Input data →
++++++++++++++++++++

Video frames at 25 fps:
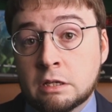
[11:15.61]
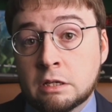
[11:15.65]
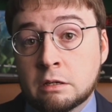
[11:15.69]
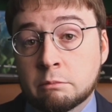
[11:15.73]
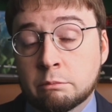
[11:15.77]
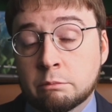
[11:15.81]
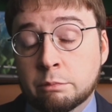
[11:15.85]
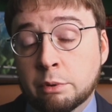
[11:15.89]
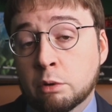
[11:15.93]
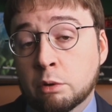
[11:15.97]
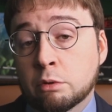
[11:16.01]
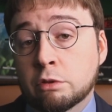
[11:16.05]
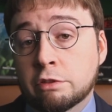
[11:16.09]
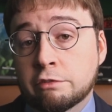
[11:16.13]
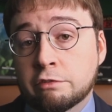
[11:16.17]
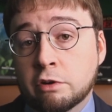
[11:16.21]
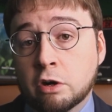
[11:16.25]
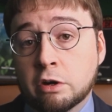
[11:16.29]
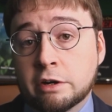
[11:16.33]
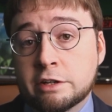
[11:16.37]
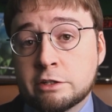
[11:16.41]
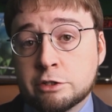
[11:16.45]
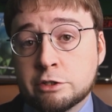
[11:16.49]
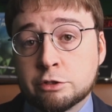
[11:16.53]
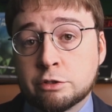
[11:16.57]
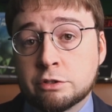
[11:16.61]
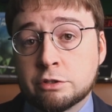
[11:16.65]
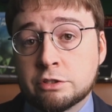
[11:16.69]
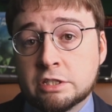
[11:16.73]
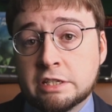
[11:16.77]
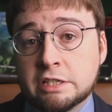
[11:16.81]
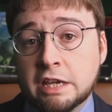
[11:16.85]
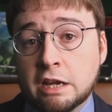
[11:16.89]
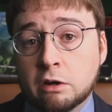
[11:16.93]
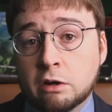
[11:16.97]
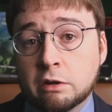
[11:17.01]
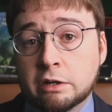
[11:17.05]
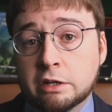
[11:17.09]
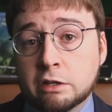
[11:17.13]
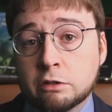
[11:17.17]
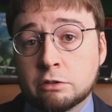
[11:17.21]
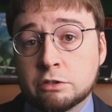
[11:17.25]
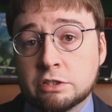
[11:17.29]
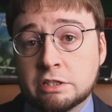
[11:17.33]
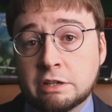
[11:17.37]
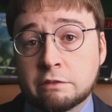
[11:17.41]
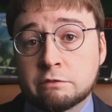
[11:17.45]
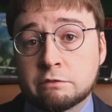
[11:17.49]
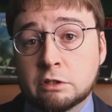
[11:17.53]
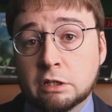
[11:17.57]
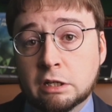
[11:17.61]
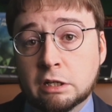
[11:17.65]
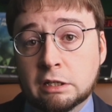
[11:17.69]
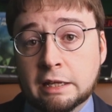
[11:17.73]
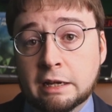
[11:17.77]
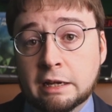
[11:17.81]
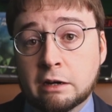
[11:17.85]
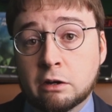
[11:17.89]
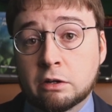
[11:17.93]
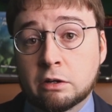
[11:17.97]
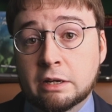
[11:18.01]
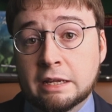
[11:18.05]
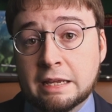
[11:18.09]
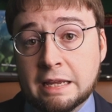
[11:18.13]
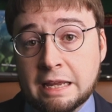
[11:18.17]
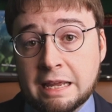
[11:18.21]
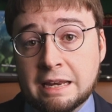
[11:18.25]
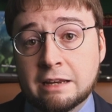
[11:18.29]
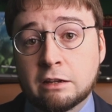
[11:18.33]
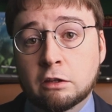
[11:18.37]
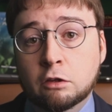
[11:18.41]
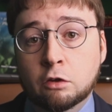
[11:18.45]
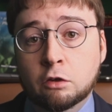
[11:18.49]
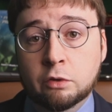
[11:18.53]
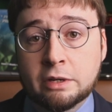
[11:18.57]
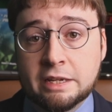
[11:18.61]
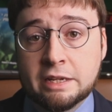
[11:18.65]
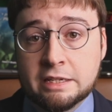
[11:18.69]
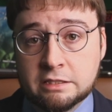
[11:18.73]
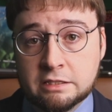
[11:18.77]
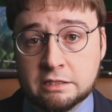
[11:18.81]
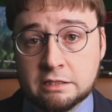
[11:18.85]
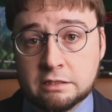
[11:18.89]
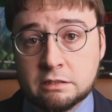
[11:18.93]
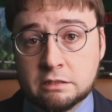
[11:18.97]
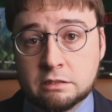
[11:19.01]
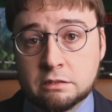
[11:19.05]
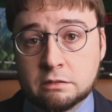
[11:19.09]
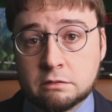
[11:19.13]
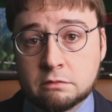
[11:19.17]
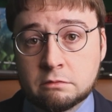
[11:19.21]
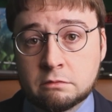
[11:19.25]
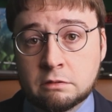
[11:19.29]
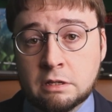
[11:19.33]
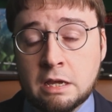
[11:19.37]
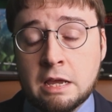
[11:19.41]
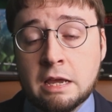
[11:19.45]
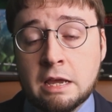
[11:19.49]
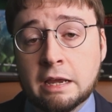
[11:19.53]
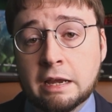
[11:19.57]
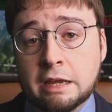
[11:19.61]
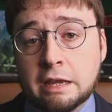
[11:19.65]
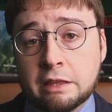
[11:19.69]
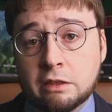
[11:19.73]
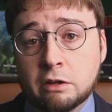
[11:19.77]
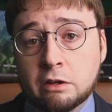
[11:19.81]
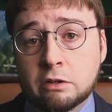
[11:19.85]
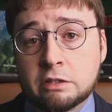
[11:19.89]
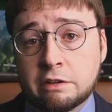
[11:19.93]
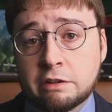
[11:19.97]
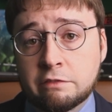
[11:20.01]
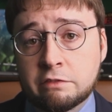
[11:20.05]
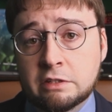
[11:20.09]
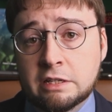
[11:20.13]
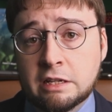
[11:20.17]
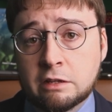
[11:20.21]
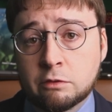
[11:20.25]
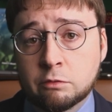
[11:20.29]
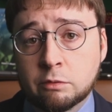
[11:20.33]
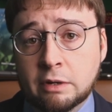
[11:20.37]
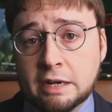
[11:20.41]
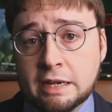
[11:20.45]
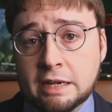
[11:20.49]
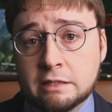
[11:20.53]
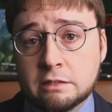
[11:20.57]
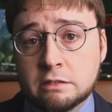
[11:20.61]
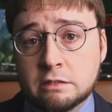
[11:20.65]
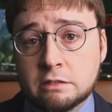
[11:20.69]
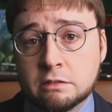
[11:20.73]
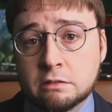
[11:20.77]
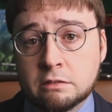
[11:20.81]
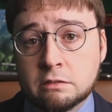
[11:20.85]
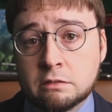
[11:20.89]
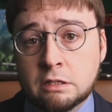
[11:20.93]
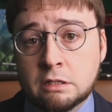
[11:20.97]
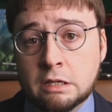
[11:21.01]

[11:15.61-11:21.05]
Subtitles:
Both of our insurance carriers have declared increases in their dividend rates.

++++++++++++++++++++

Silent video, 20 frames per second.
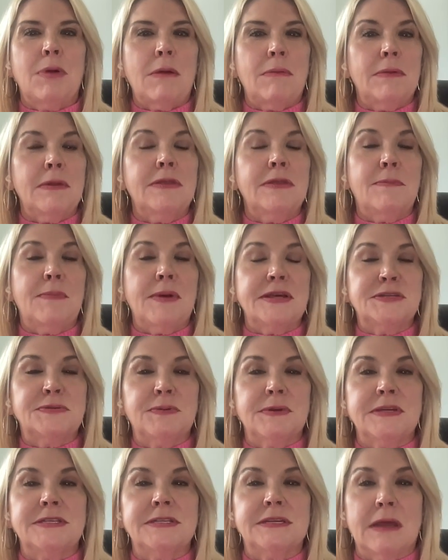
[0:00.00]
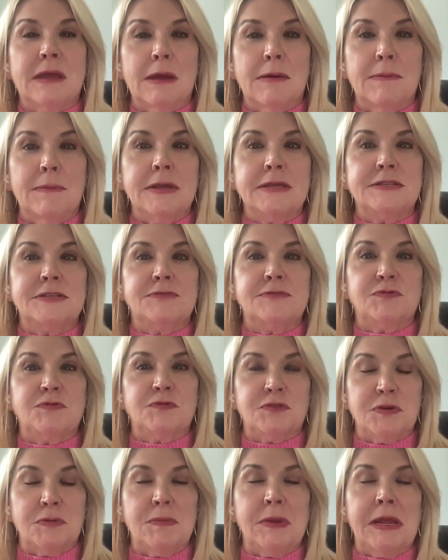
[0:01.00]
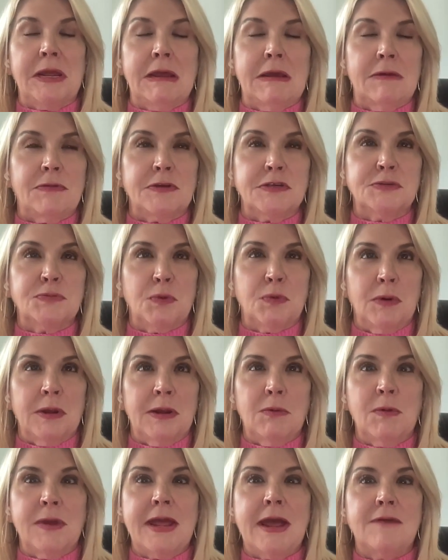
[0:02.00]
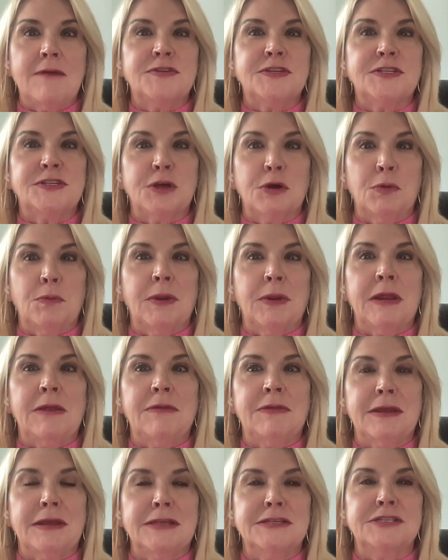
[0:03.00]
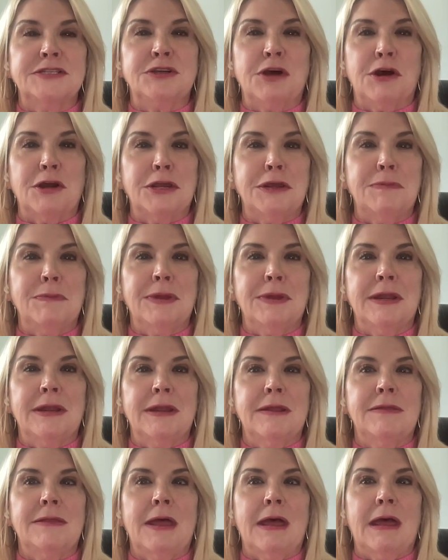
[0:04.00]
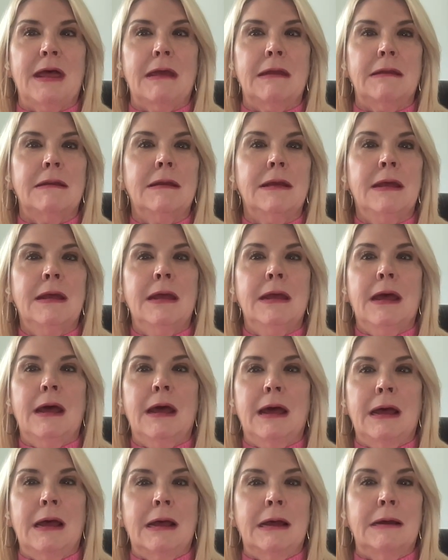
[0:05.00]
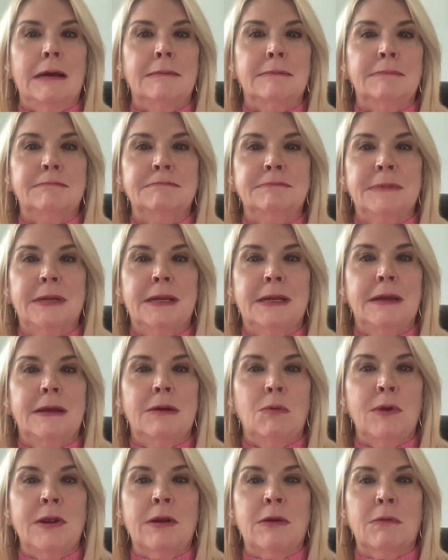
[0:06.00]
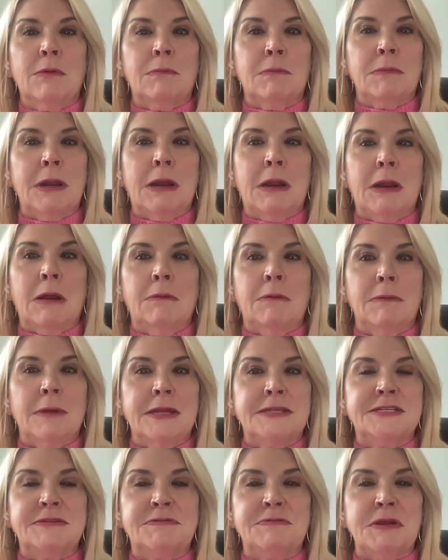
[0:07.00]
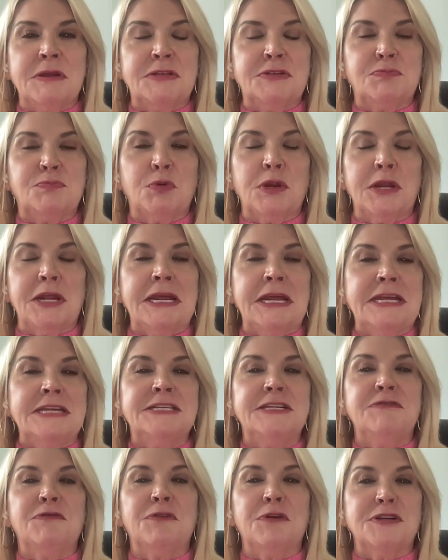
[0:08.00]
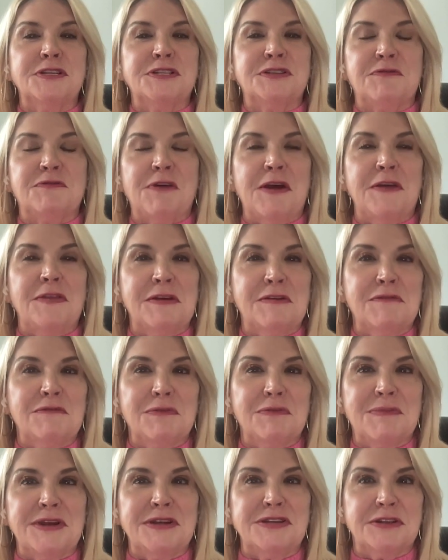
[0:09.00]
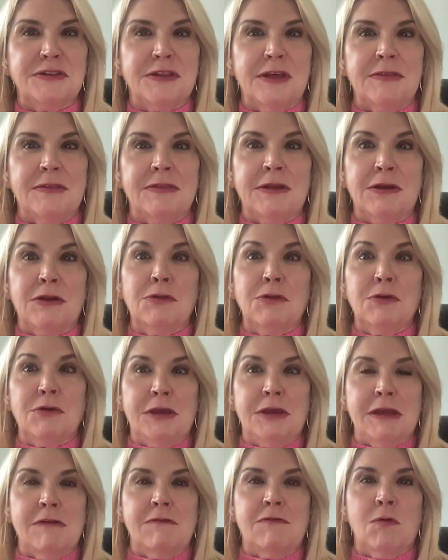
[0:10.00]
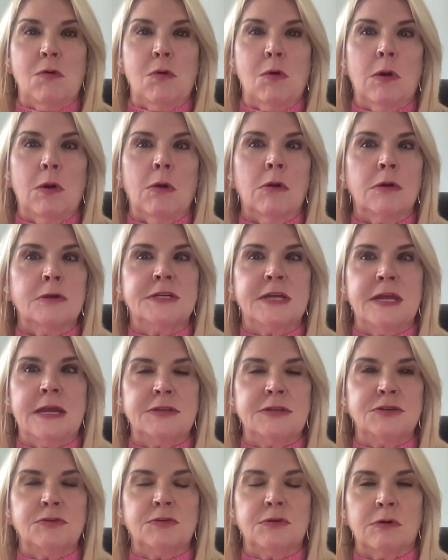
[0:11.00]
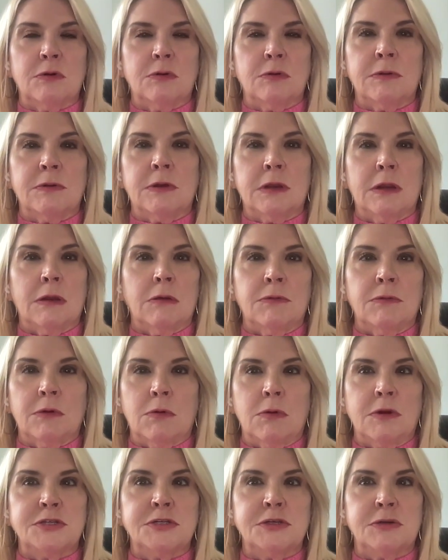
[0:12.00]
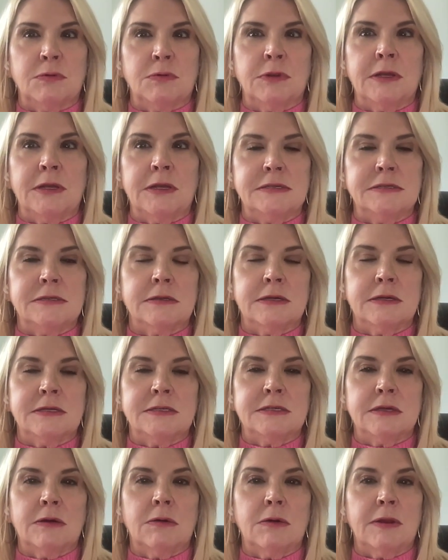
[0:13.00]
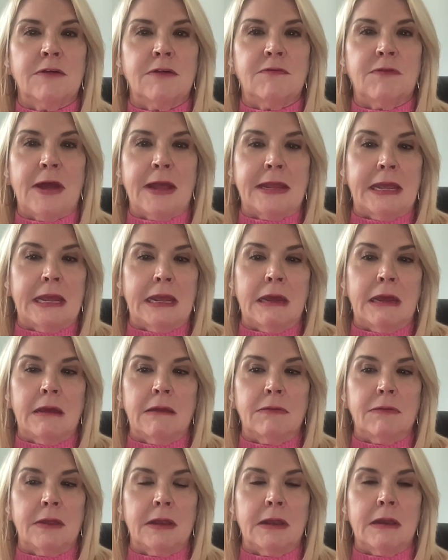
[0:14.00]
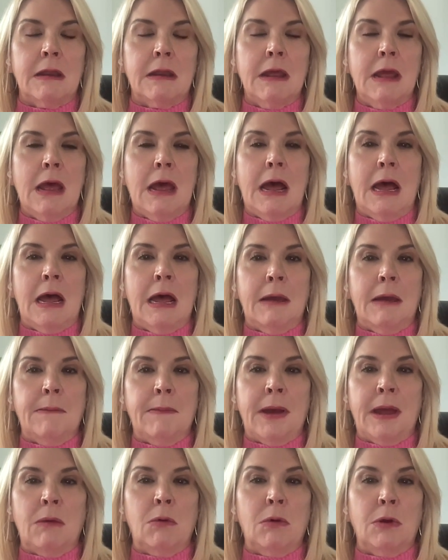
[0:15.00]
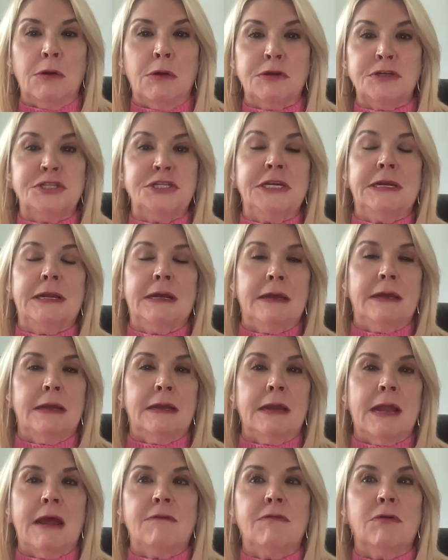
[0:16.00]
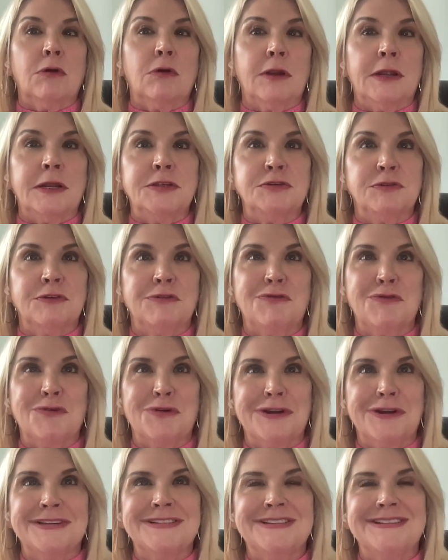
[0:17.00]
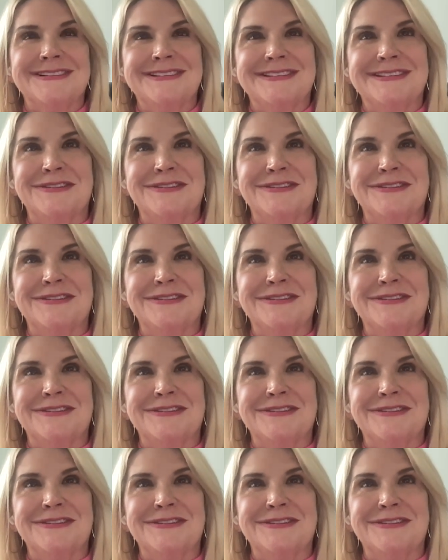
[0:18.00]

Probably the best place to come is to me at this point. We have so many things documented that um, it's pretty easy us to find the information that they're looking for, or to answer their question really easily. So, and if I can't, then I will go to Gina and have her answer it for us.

++++++++++++++++++++

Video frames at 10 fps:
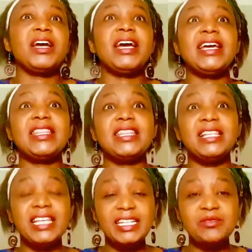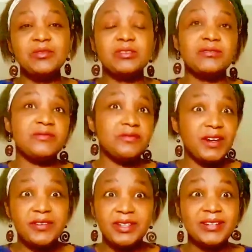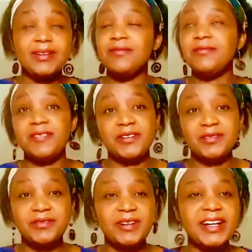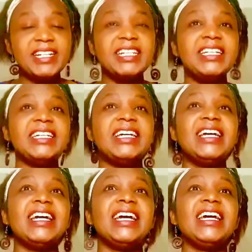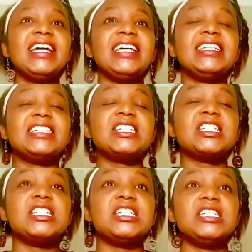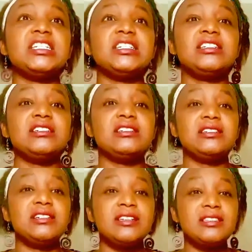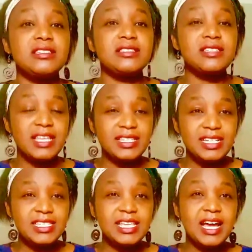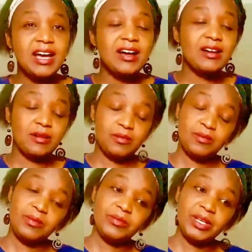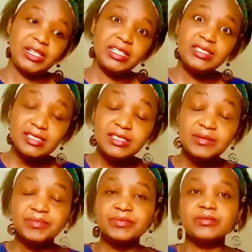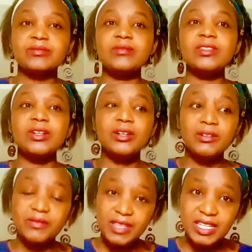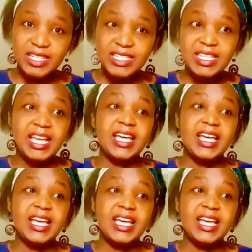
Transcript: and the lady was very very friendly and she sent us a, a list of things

++++++++++++++++++++

What you have to do → Filter the entries down to the lines that include the string "frames".

Solution →
Video frames at 25 fps:
Silent video, 20 frames per second.
Video frames at 10 fps:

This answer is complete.